REQUIRED WORK: Output the entries below exactly as written, omitting pictures.

RECORD EXTRACTS:
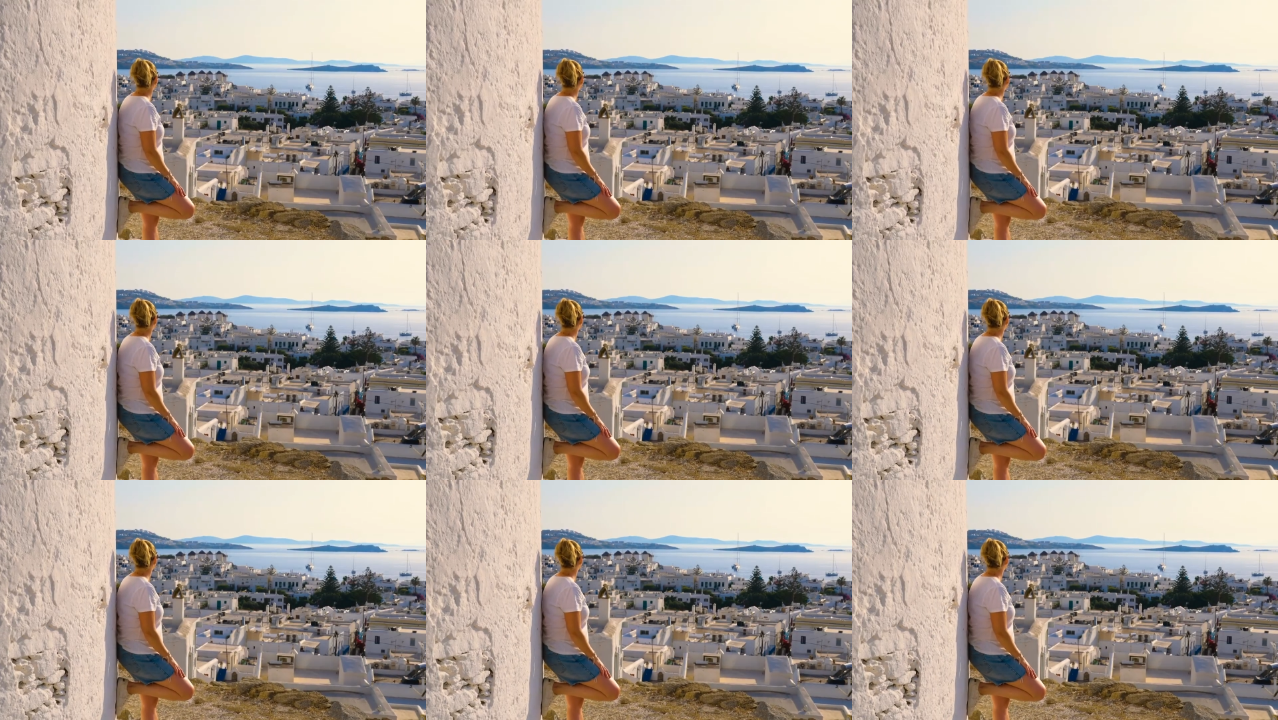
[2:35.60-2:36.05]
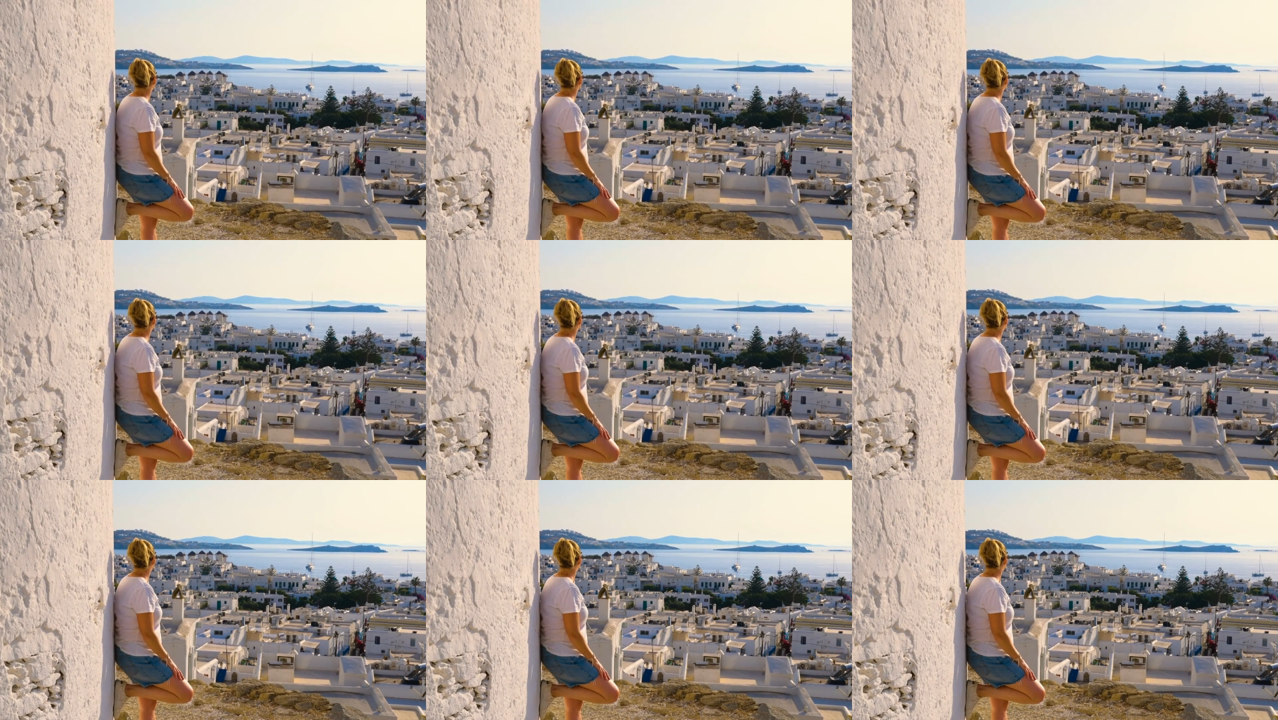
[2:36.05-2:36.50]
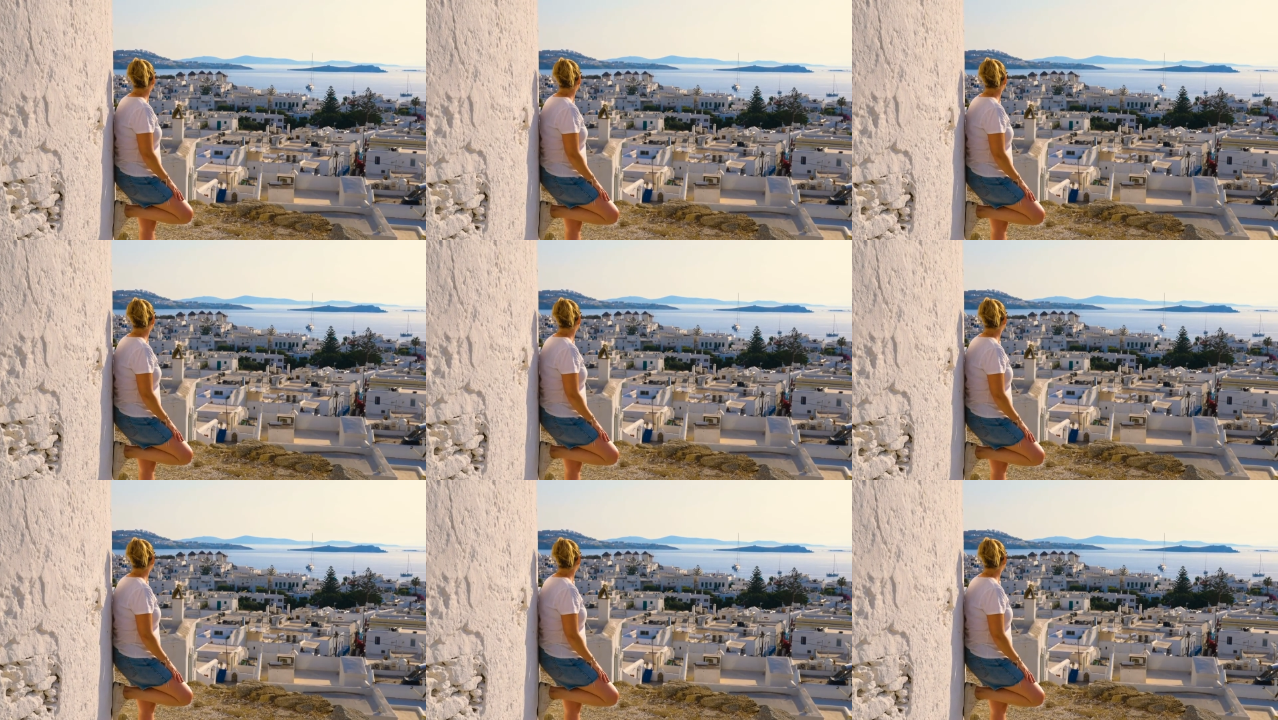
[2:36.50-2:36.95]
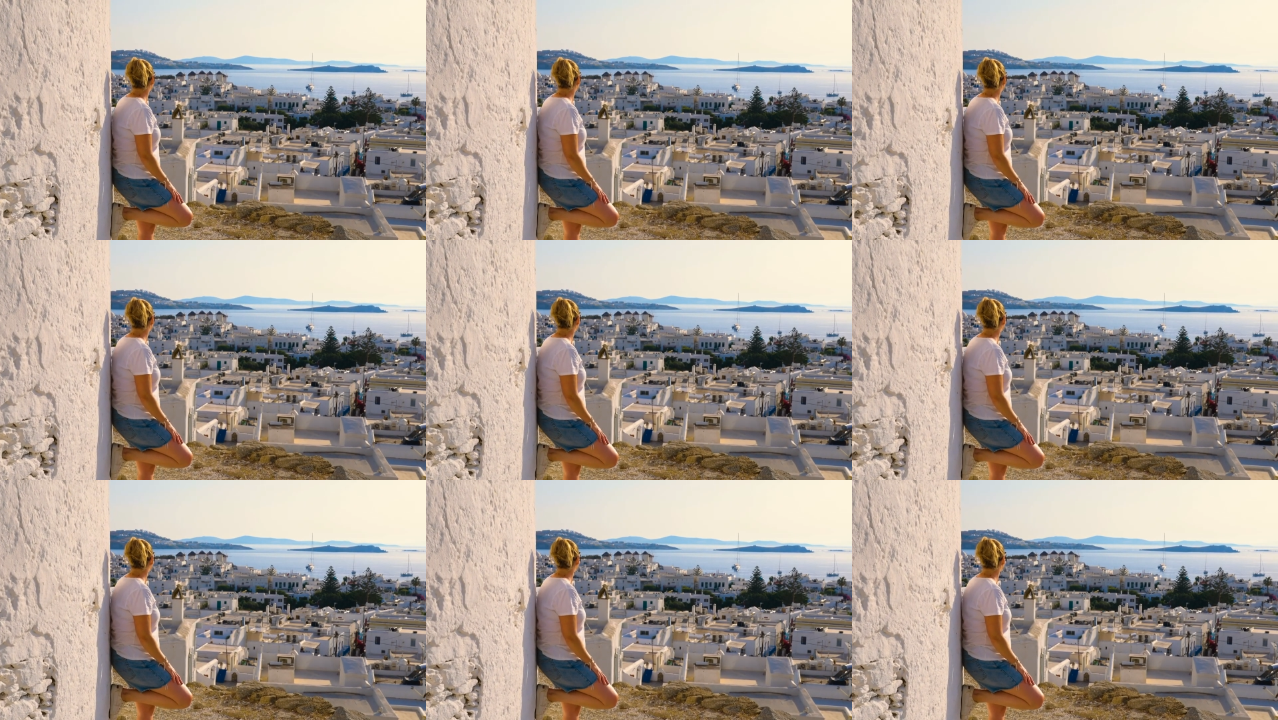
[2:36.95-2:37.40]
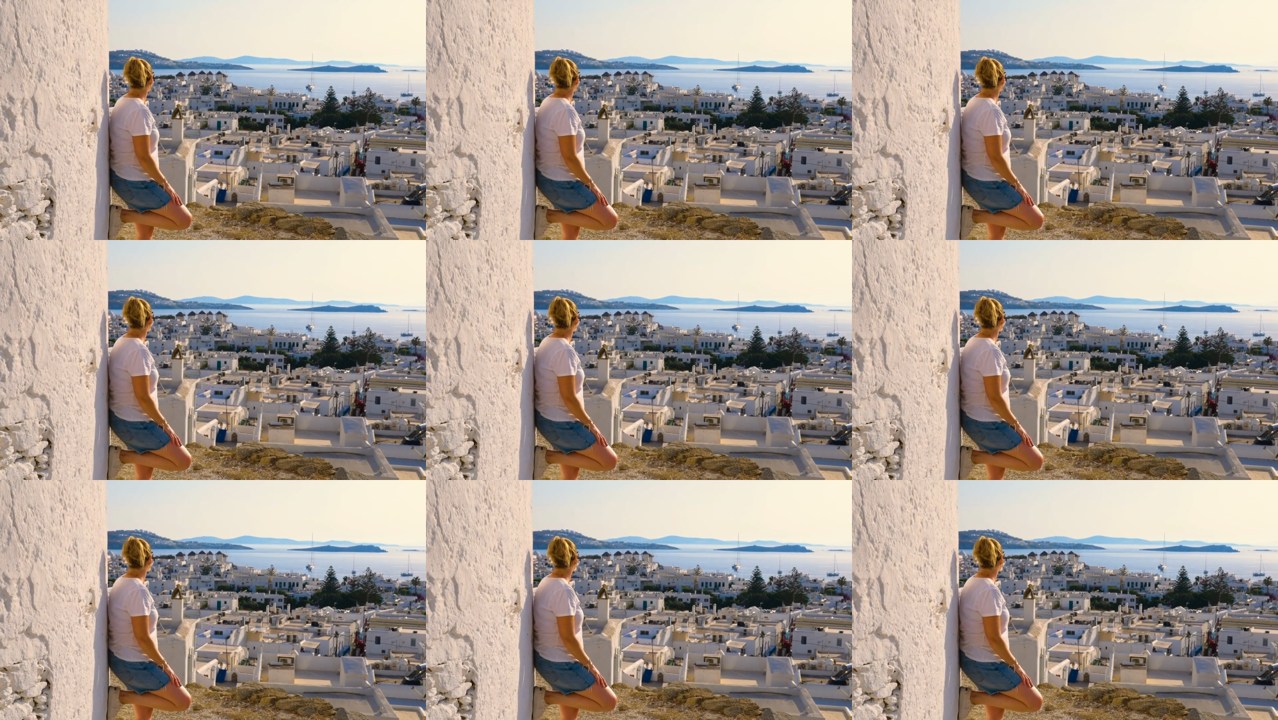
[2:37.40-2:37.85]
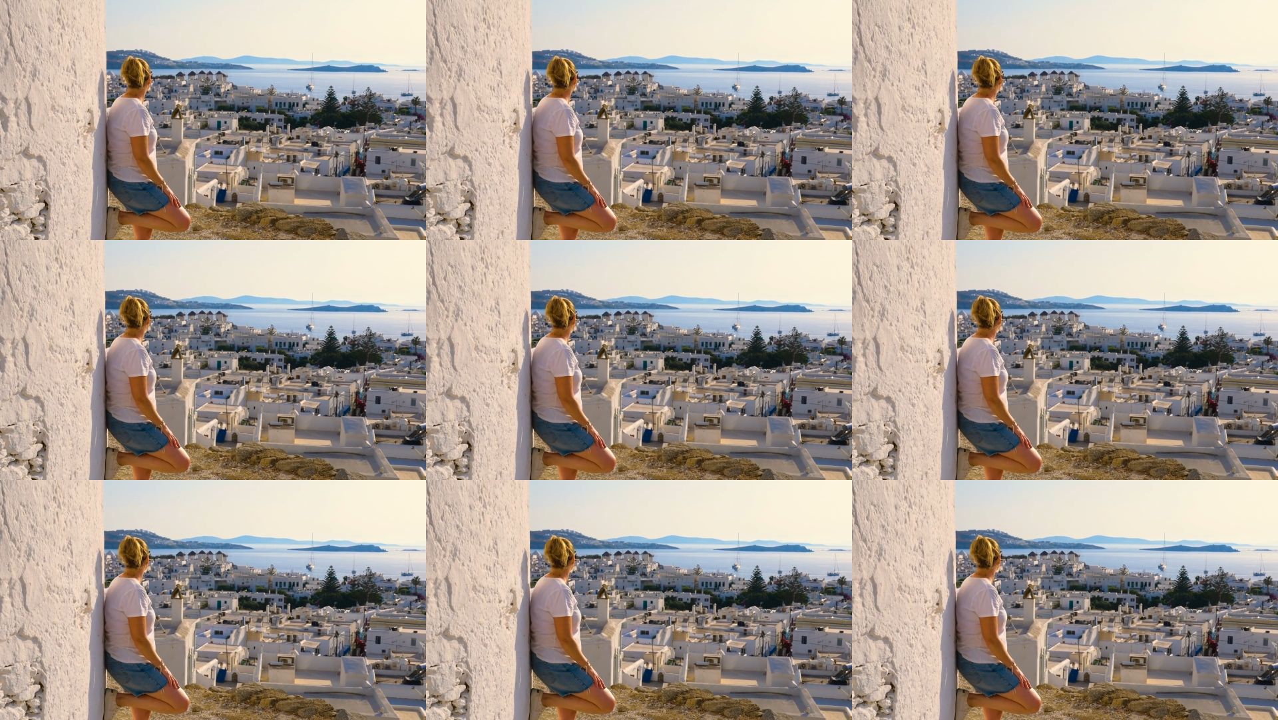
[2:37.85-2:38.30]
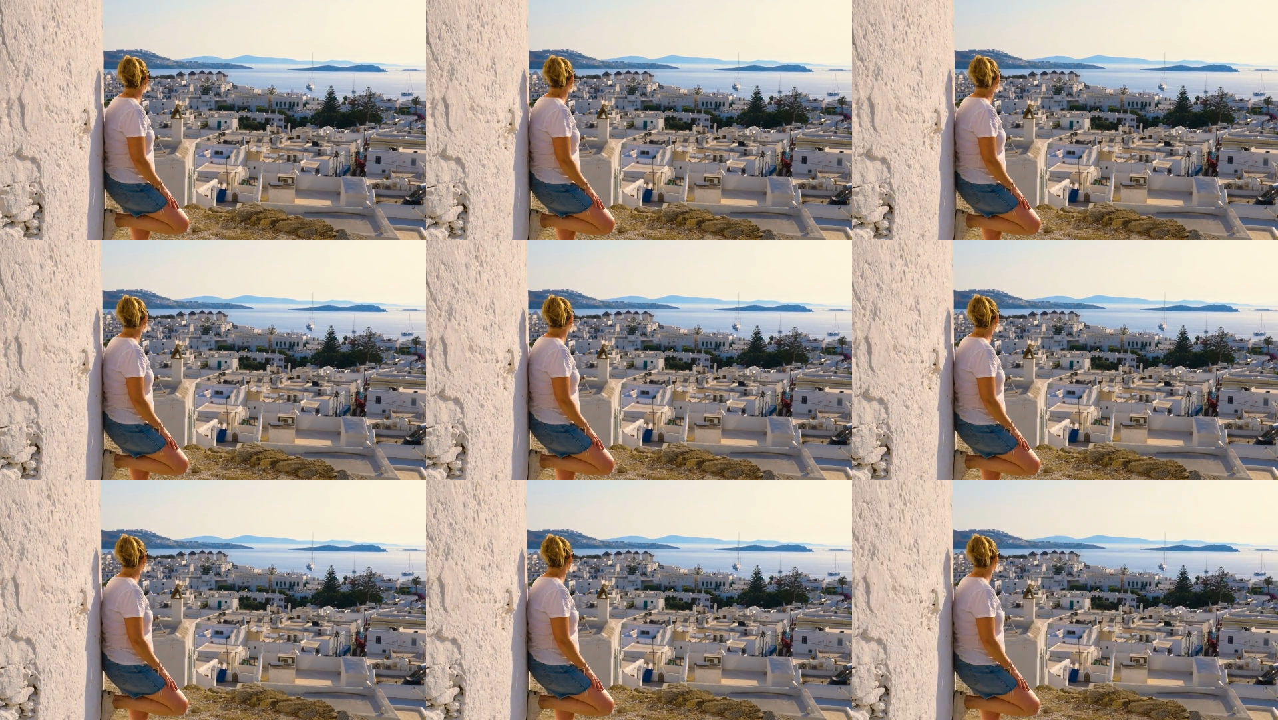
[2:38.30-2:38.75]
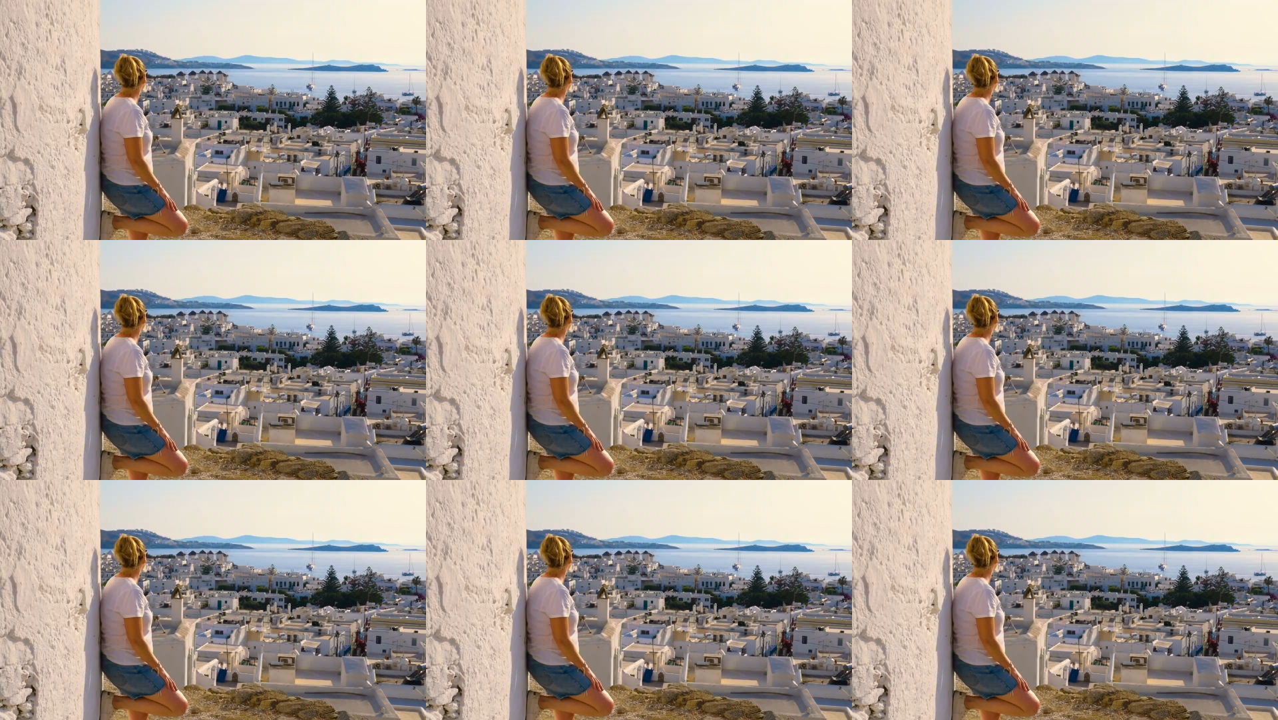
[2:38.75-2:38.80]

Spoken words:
Nobody's mouth can be seen.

RESPONSE TO THIS EXERCISE:
[2:35.60-2:36.05]
[2:36.05-2:36.50]
[2:36.50-2:36.95]
[2:36.95-2:37.40]
[2:37.40-2:37.85]
[2:37.85-2:38.30]
[2:38.30-2:38.75]
[2:38.75-2:38.80]

Spoken words:
Nobody's mouth can be seen.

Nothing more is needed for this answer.